Collected data entries
————————

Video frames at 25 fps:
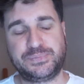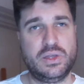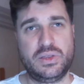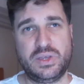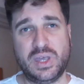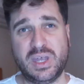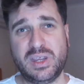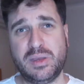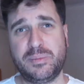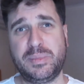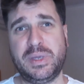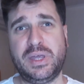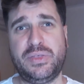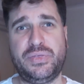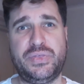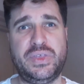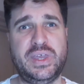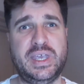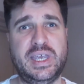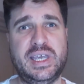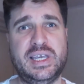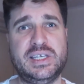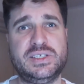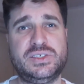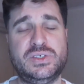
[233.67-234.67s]
The other big
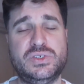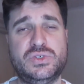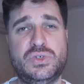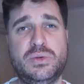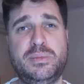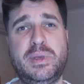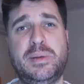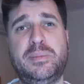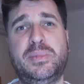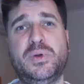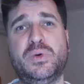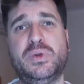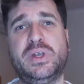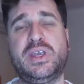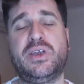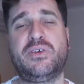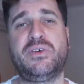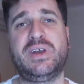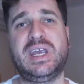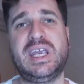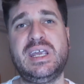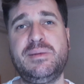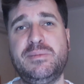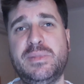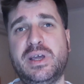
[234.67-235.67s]
thing is you should be building your
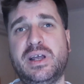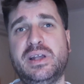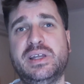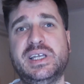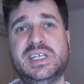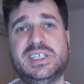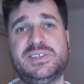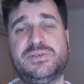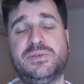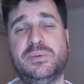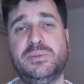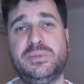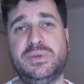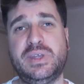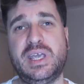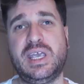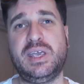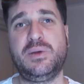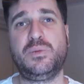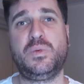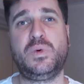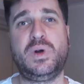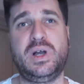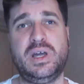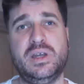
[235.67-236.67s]
email list from day
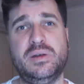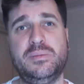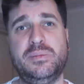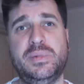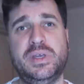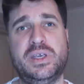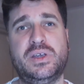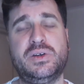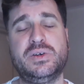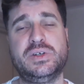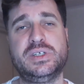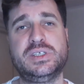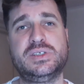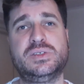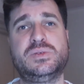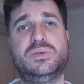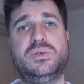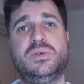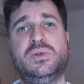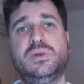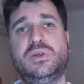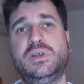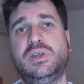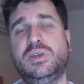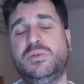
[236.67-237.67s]
one, because
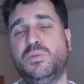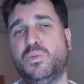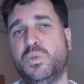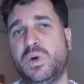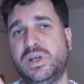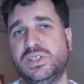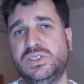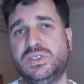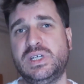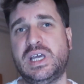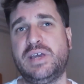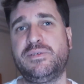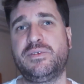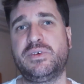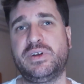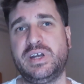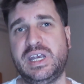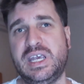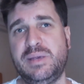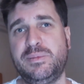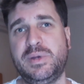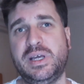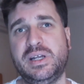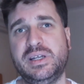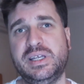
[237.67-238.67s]
once you have your
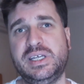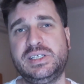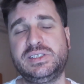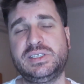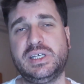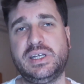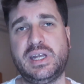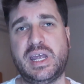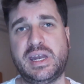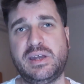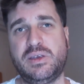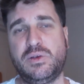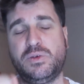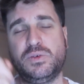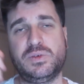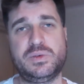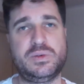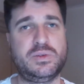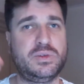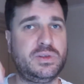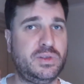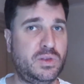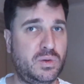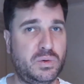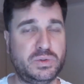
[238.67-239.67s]
email list and then you
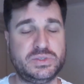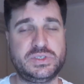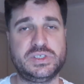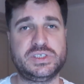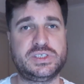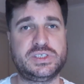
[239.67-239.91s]
launch a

————————

▸ **The problem**
Which lines run from the one holding "[236.67-237.67s]" through the end of the records? Reproduce them word for word, both ends included, with no pictures.

▸ **Task solution**
[236.67-237.67s]
one, because
[237.67-238.67s]
once you have your
[238.67-239.67s]
email list and then you
[239.67-239.91s]
launch a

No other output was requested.